As for the launch, she remembers feeling the pressure build slowly during the first minute and wondering if the lethargic start was normal. Wondering, too, when the rocket boosters exploded away from the shuttle as it rose if it was supposed to sound that loud, or if things were going wrong. Not worried, just curious, because as much as they trained, there really isn’t any simulating the real thing.

“When a person’s mind is set, if you’re thinking one way, I don’t think you have fear,” she said.

And then the dust, the silence and the sight of the Earth and then: “I realized, ‘Oh, I could have gotten killed getting up here … My second reaction was, ‘Gee, probably everyone I love, I probably scared to death.”

In orbit, the sun rose and set every 45 minutes. Sleeping was easy because the crew was exhausted from the work. She took pictures. She snapped one of Hawaii, which was the size of her hands cupped together, she said. She hasn’t been back since, however. The training requirement was too much to duplicate with a husband and daughter at home, focusing on medical research full time. But the experience was what she’d hoped for.

“It was everything I thought it was going to be,” she said.

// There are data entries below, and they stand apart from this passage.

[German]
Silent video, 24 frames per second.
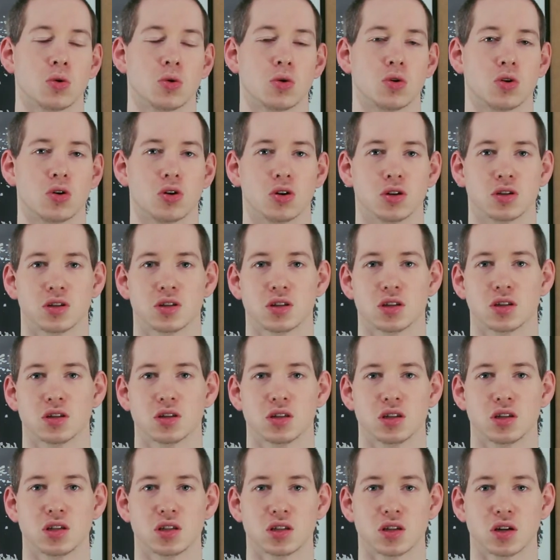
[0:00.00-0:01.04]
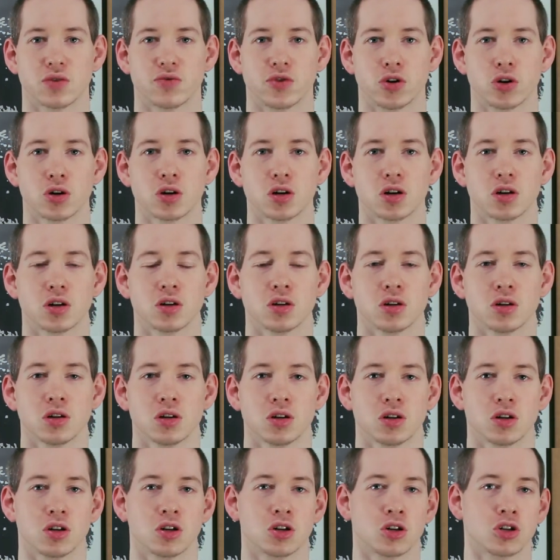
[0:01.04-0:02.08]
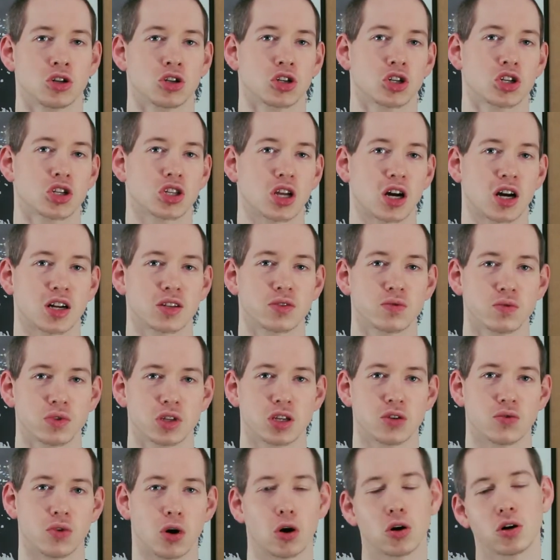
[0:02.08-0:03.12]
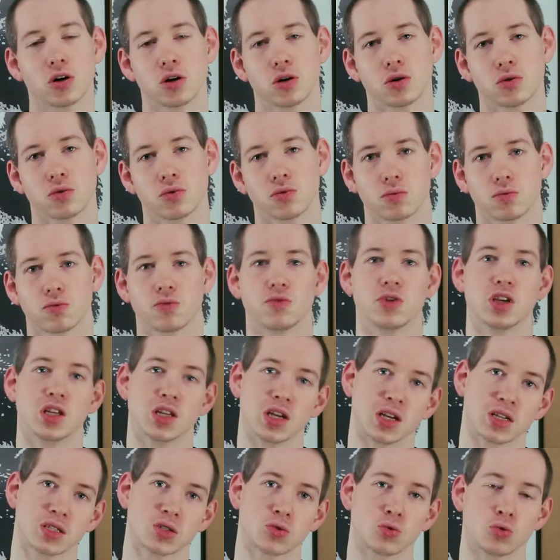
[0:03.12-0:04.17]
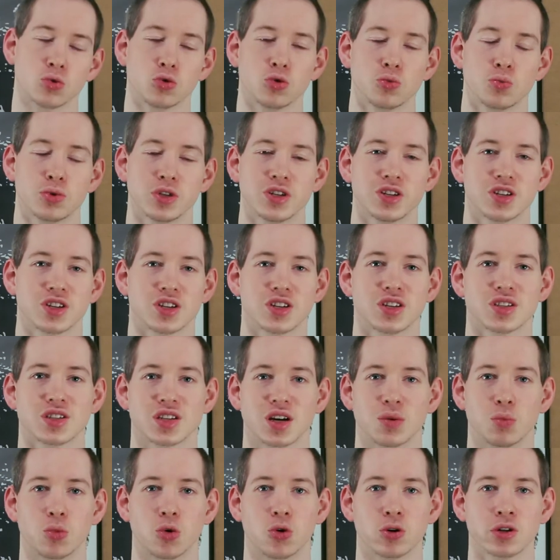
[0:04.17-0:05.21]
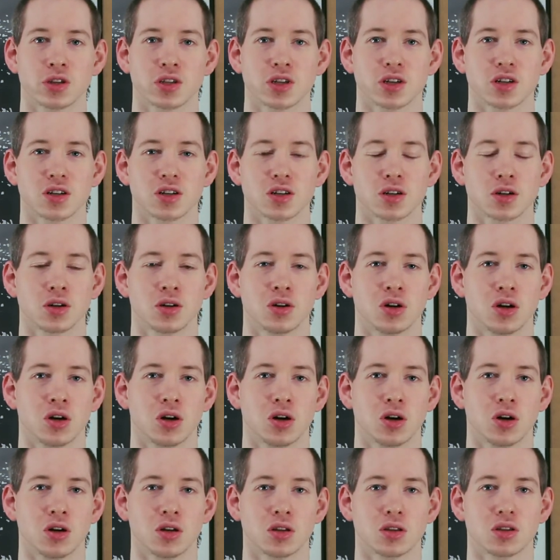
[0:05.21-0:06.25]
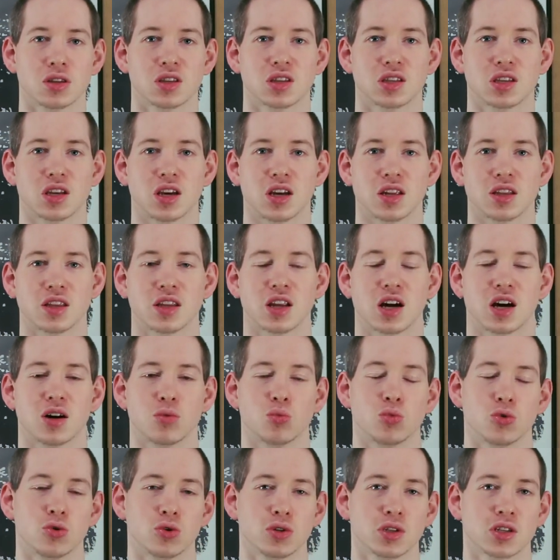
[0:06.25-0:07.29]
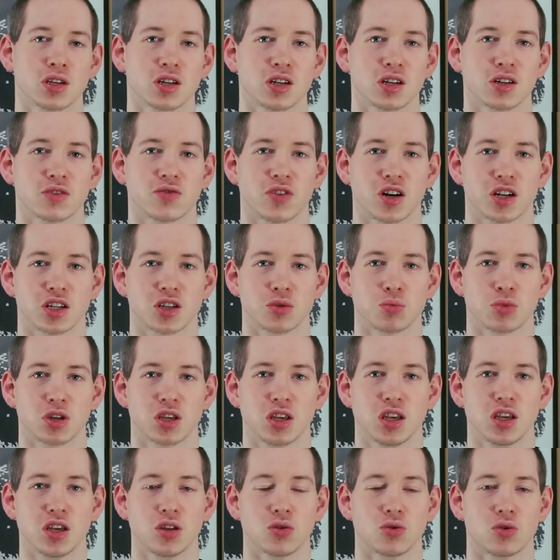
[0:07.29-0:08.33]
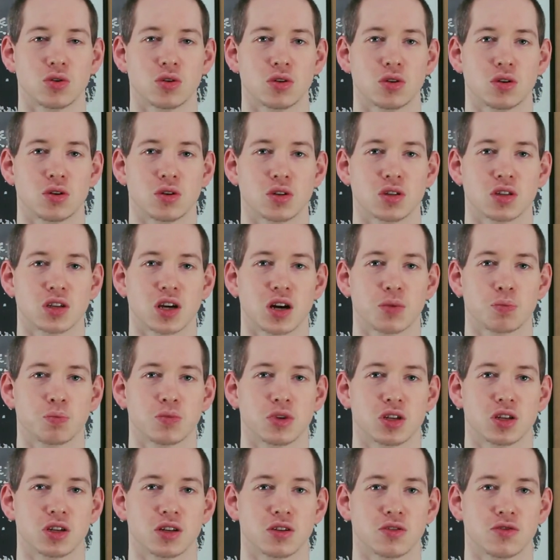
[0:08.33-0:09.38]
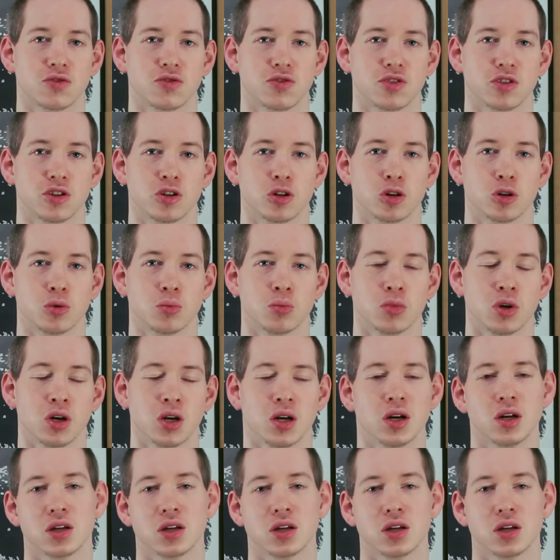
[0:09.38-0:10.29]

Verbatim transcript: Und in dieser Woche starten wir die Woche, wie das so üblich ist, am Montag. Denn am Montag war ich im Kino und habe mir den Film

As she and her husband George, a retired commercial pilot for United Airlines, prepare to embark to Florida, Hughes-Fulford said she believes the country’s space program is moving in the right direction, despite recent setbacks. A pair of test flights exploded around a month ago, one of which was for SpaceShipTwo. It was testing whether space tourism will soon be possible. The Spaceship Company, a California-based company owned by Virgin Galactic, has already sold tickets at around $200,000 each for future suborbital flights.

A tourist trip is a lot different than training, but the more people who can experience it, the better, she said.

“I’d fly everyone in the planet if I could,” she said.

The one lesson she hoped anyone takes away from her journey is that the wilder the dream sounds, the better it is.

“Have dreams where people look at you and say you’re crazy because it won’t happen,” she said. “Find your bliss and then follow it. That’s good advice for boys and girls.”